All of lore.kernel.org
 help / color / mirror / Atom feed
From: Alexander Duyck <alexander.duyck@gmail.com>
To: Shrijeet Mukherjee <shm@cumulusnetworks.com>,
	hannes@stressinduktion.org, nicolas.dichtel@6wind.com,
	dsahern@gmail.com, ebiederm@xmission.com, hadi@mojatatu.com,
	davem@davemloft.net, stephen@networkplumber.org,
	netdev@vger.kernel.org
Cc: roopa@cumulusnetworks.com, gospo@cumulusnetworks.com,
	jtoppins@cumulusnetworks.com, nikolay@cumulusnetworks.com
Subject: Re: [RFC net-next 3/3] rcv path changes for vrf traffic
Date: Wed, 10 Jun 2015 11:31:57 -0700	[thread overview]
Message-ID: <5578829D.9030202@gmail.com> (raw)
In-Reply-To: <87eae7a7a03708bda5560a5ea43b0fcac705c80d.1433561681.git.shm@cumulusnetworks.com>

On 06/08/2015 11:35 AM, Shrijeet Mukherjee wrote:
> From: Shrijeet Mukherjee <shm@cumulusnetworks.com>
>
> Incoming frames for IP protocol stacks need the IIF to be changed
> from the actual interface to the VRF device.

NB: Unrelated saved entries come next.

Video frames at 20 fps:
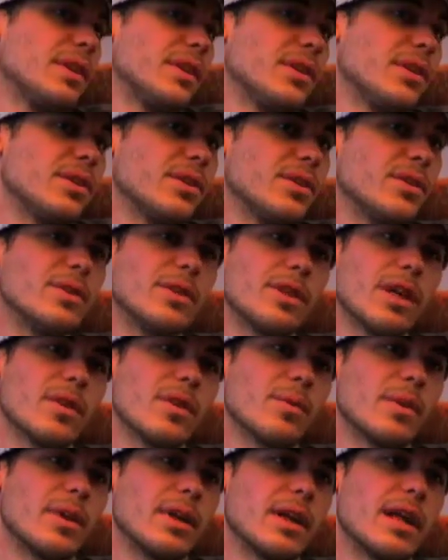you know, and do another
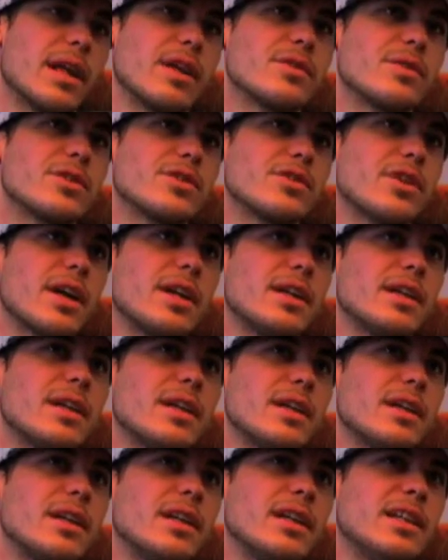one. And I never tried
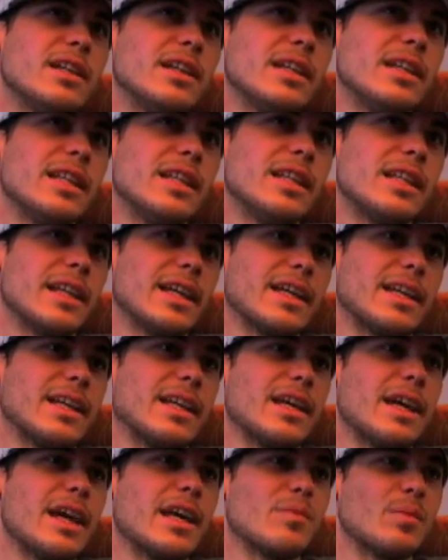to like
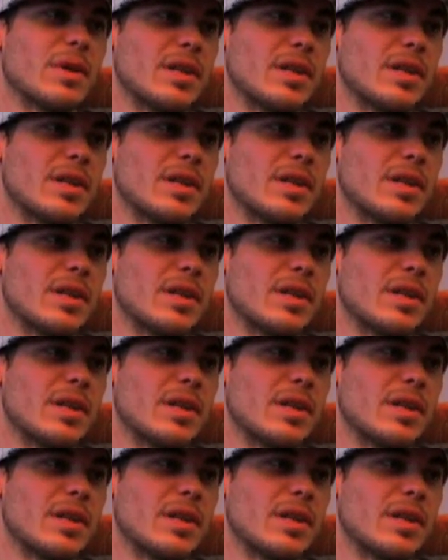get ahead of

This allows the IIF
> rule to be used to select tables (or do regular PBR)
>
> This change selects the iif to be the VRF device if it exists and
> the incoming iif is enslaved to the VRF device.
>
> Since VRF aware sockets are always bound to the VRF device this
> system allows return traffic to find the socket of origin.
>
> changes are in the arp_rcv, icmp_rcv and ip_rcv paths
>
> Question : I did not wrap the rcv modifications, in CONFIG_NET_VRF
> as it would create code variations and the vrf_ptr check is there
> I can make that whole thing modular.
>
> Signed-off-by: Shrijeet Mukherjee <shm@cumulusnetworks.com>
> ---
>   net/ipv4/fib_frontend.c |   14 +++++++++++---
>   net/ipv4/fib_trie.c     |    7 +++++--
>   net/ipv4/icmp.c         |    6 ++++++
>   net/ipv4/route.c        |    3 ++-
>   4 files changed, 24 insertions(+), 6 deletions(-)
>
> diff --git a/net/ipv4/fib_frontend.c b/net/ipv4/fib_frontend.c
> index 9d4cef4..cf2d584 100644
> --- a/net/ipv4/fib_frontend.c
> +++ b/net/ipv4/fib_frontend.c
> @@ -45,6 +45,7 @@
>   #include <net/ip_fib.h>
>   #include <net/rtnetlink.h>
>   #include <net/xfrm.h>
> +#include <net/vrf.h>
>
>   #ifndef CONFIG_IP_MULTIPLE_TABLES
>
> @@ -218,15 +219,18 @@ static inline unsigned int __inet_dev_addr_type(struct net *net,
>   	struct fib_result	res;
>   	unsigned int ret = RTN_BROADCAST;
>   	struct fib_table *local_table;
> +	int rt_table = RT_TABLE_LOCAL;
>
>   	if (ipv4_is_zeronet(addr) || ipv4_is_lbcast(addr))
>   		return RTN_BROADCAST;
>   	if (ipv4_is_multicast(addr))
>   		return RTN_MULTICAST;
>
> -	rcu_read_lock();
> +	if (dev && dev->vrf_ptr)
> +		rt_table =  dev->vrf_ptr->tb_id;
>
> -	local_table = fib_get_table(net, RT_TABLE_LOCAL);
> +	rcu_read_lock();
> +	local_table = fib_get_table(net, rt_table);
>   	if (local_table) {
>   		ret = RTN_UNICAST;
>   		if (!fib_table_lookup(local_table, &fl4, &res, FIB_LOOKUP_NOREF)) {

I would prefer it if you left a blank line between rcu_read_lock and the 
local_table assignment line.  It would help to make this patch and the 
code in general a bit more readable.

> @@ -309,7 +313,11 @@ static int __fib_validate_source(struct sk_buff *skb, __be32 src, __be32 dst,
>   	bool dev_match;
>
>   	fl4.flowi4_oif = 0;
> -	fl4.flowi4_iif = oif ? : LOOPBACK_IFINDEX;
> +	if (dev->vrf_ptr)
> +		fl4.flowi4_iif = dev->vrf_ptr ?
> +			dev->vrf_ptr->ifindex : dev->ifindex;
> +	else
> +		fl4.flowi4_iif = oif ? : LOOPBACK_IFINDEX;
>   	fl4.daddr = src;
>   	fl4.saddr = dst;
>   	fl4.flowi4_tos = tos;

This code is kind of redundant.  What is the point of the dev->vfr_ptr 
ternary operator when you just checked it in the if statement.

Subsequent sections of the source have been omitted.